INSTRUCTIONS TO FOLLOW
The data that follows must be transcribed in full and exactly, minus the pictures.

===== SOURCE RECORDS

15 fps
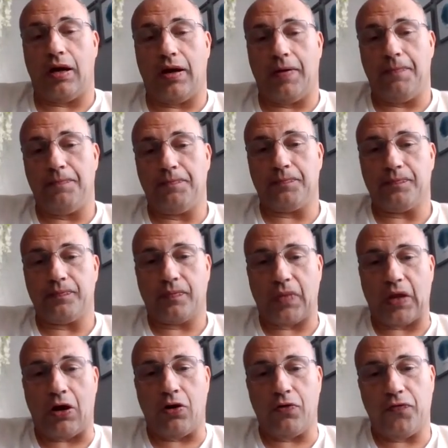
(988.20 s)
um,
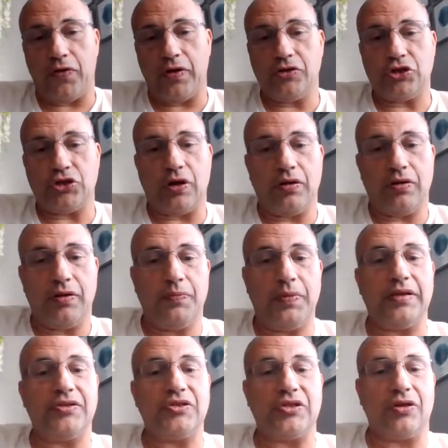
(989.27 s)
our friend
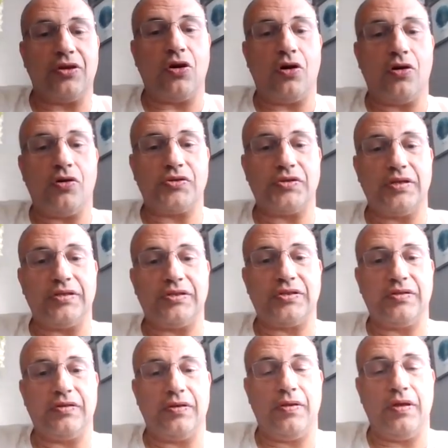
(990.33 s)
Charlotte Benson calls
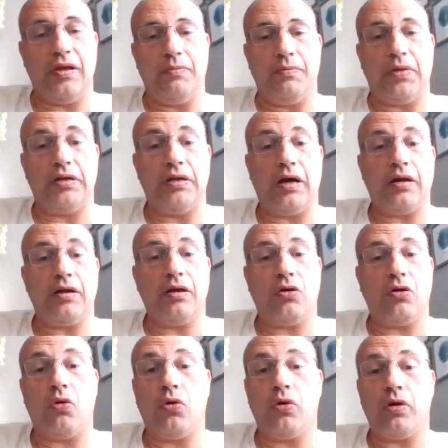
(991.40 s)
this the
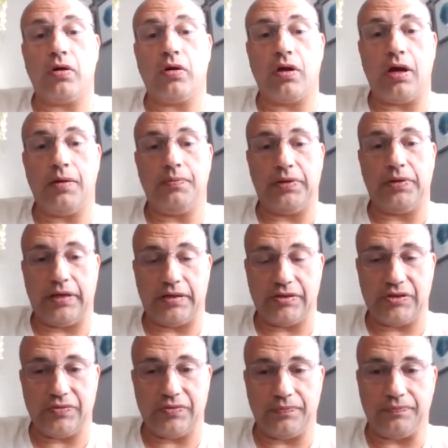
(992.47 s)
Madonna whore
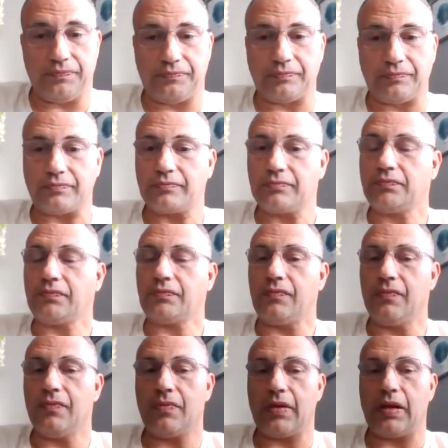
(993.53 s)
complex.
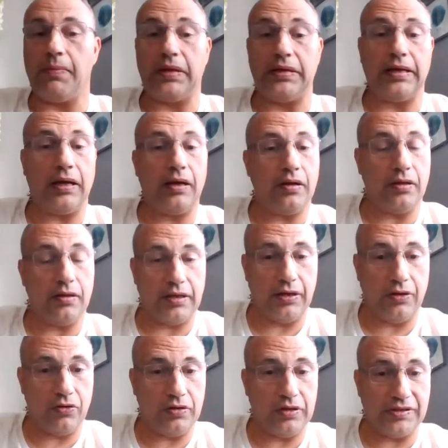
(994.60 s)
Madonna
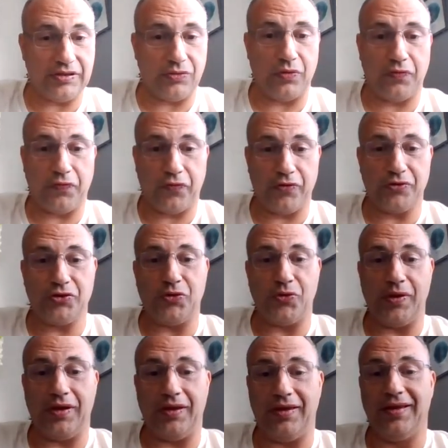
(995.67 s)
here doesn't refer
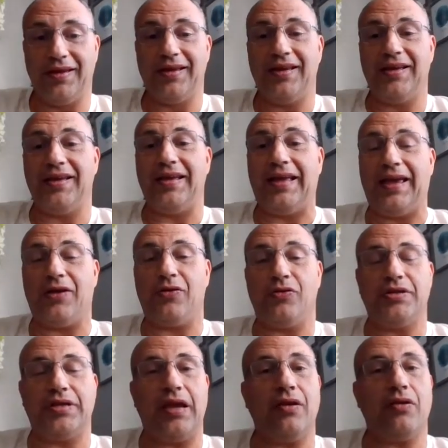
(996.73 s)
to the
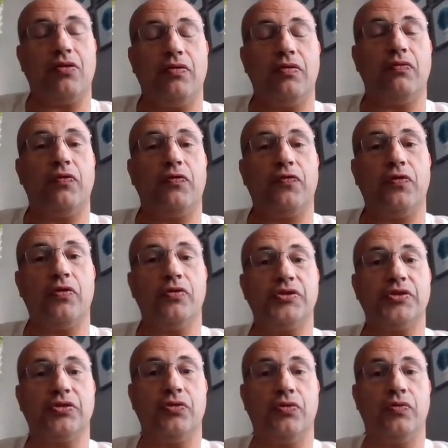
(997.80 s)
entertainer, it
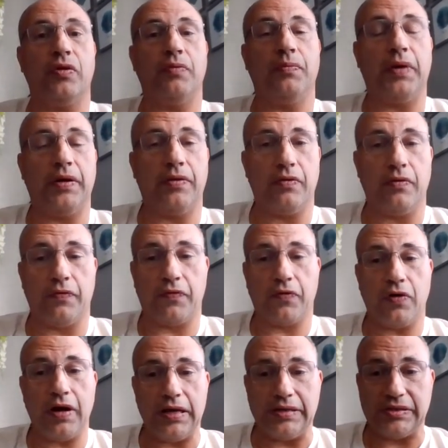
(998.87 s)
refers to the mother of
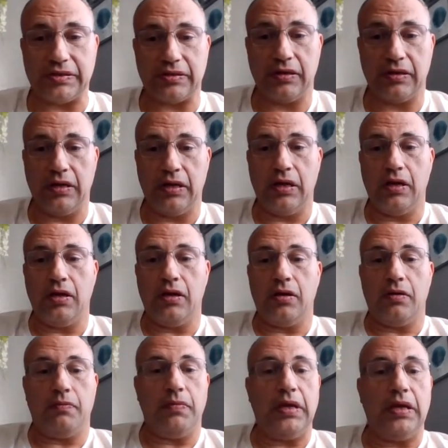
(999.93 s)
Christ
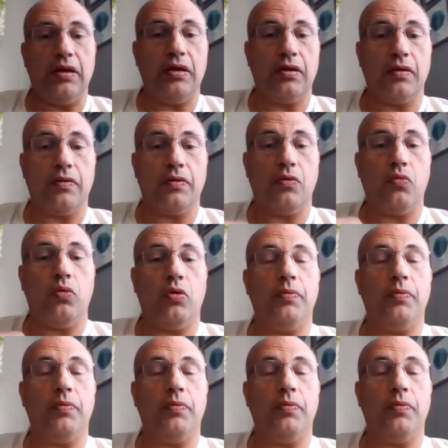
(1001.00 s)
meaning the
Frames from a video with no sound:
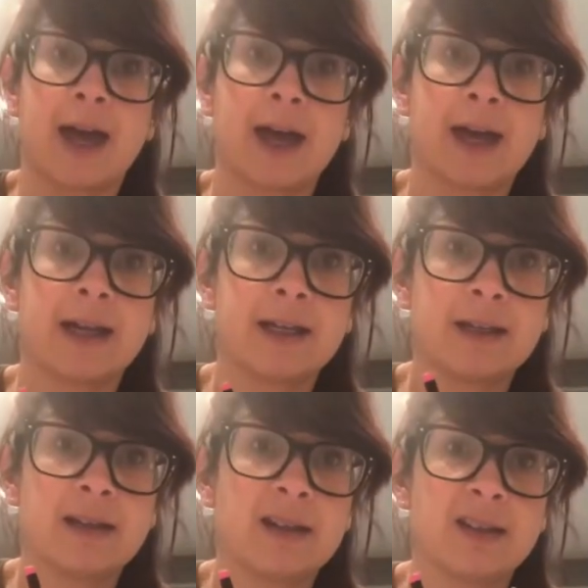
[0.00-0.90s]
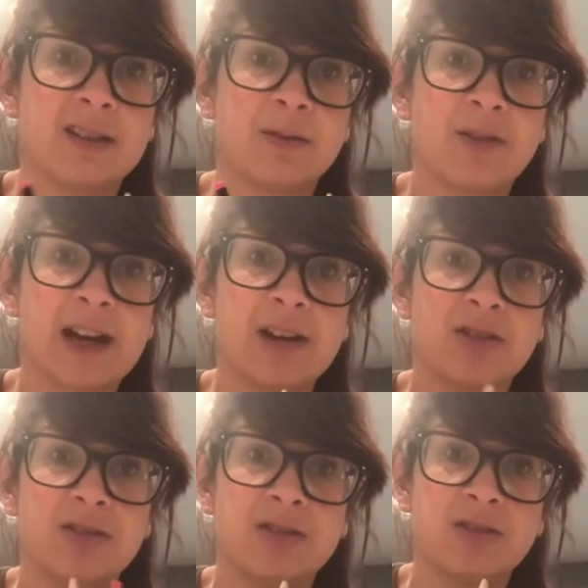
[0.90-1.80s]
and some
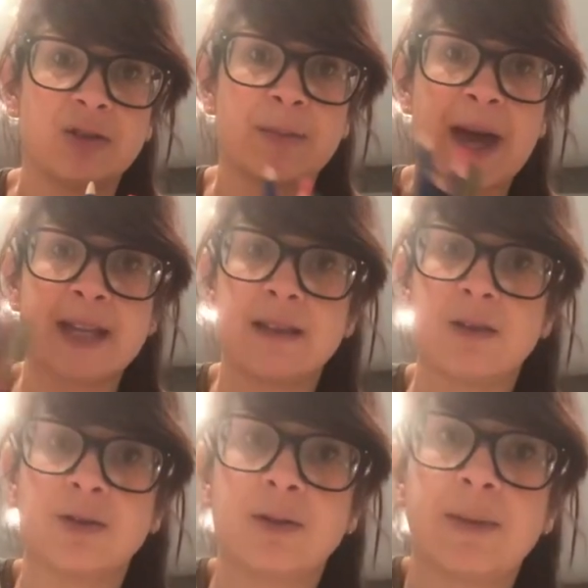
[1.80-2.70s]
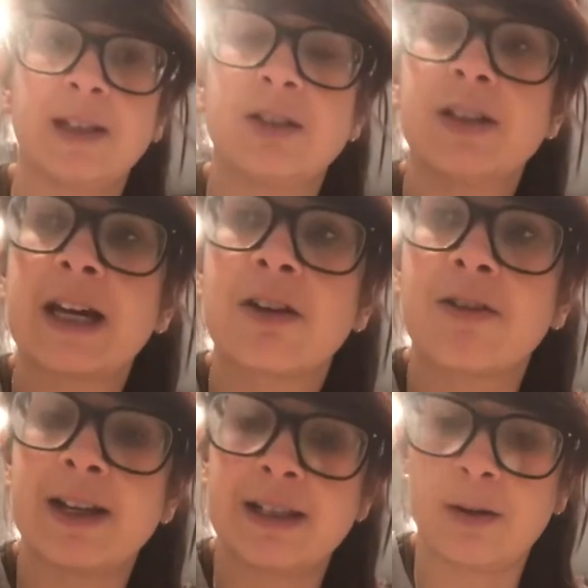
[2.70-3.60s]
crayons or pens or something to
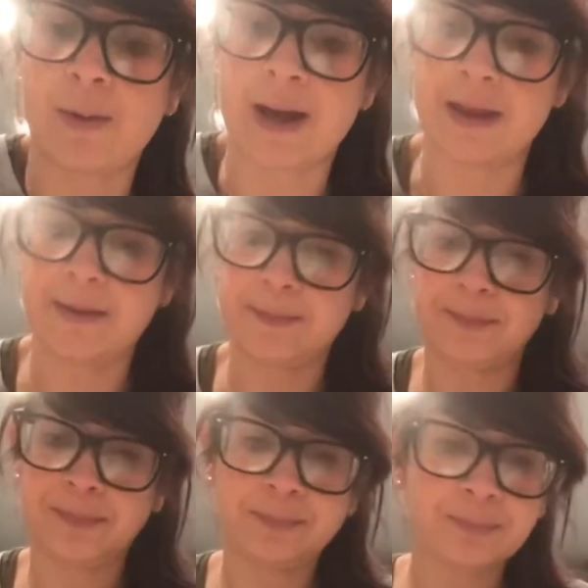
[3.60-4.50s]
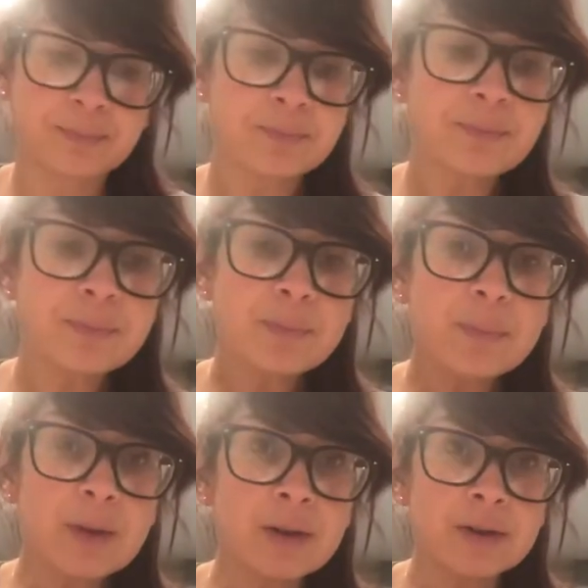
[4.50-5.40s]
decorate it with.
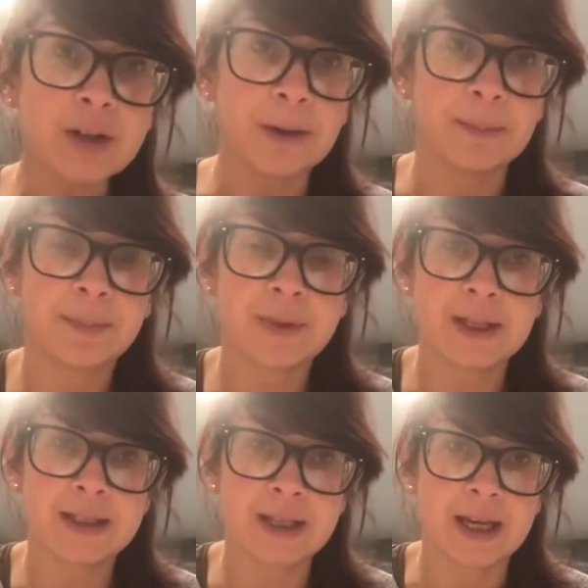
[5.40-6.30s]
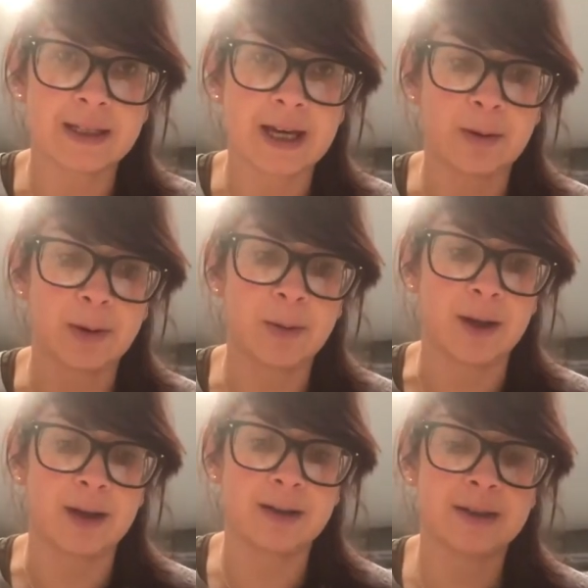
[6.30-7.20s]
So this is how it
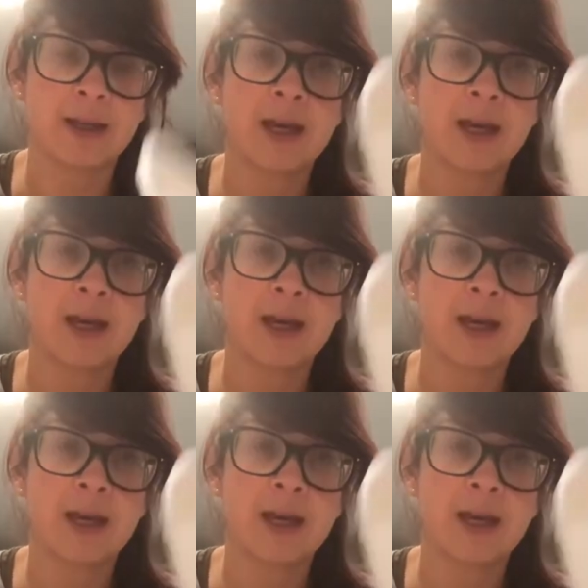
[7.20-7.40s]
works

==========

FINAL ANSWER
15 fps
(988.20 s)
um,
(989.27 s)
our friend
(990.33 s)
Charlotte Benson calls
(991.40 s)
this the
(992.47 s)
Madonna whore
(993.53 s)
complex.
(994.60 s)
Madonna
(995.67 s)
here doesn't refer
(996.73 s)
to the
(997.80 s)
entertainer, it
(998.87 s)
refers to the mother of
(999.93 s)
Christ
(1001.00 s)
meaning the
Frames from a video with no sound:
[0.00-0.90s]
[0.90-1.80s]
and some
[1.80-2.70s]
[2.70-3.60s]
crayons or pens or something to
[3.60-4.50s]
[4.50-5.40s]
decorate it with.
[5.40-6.30s]
[6.30-7.20s]
So this is how it
[7.20-7.40s]
works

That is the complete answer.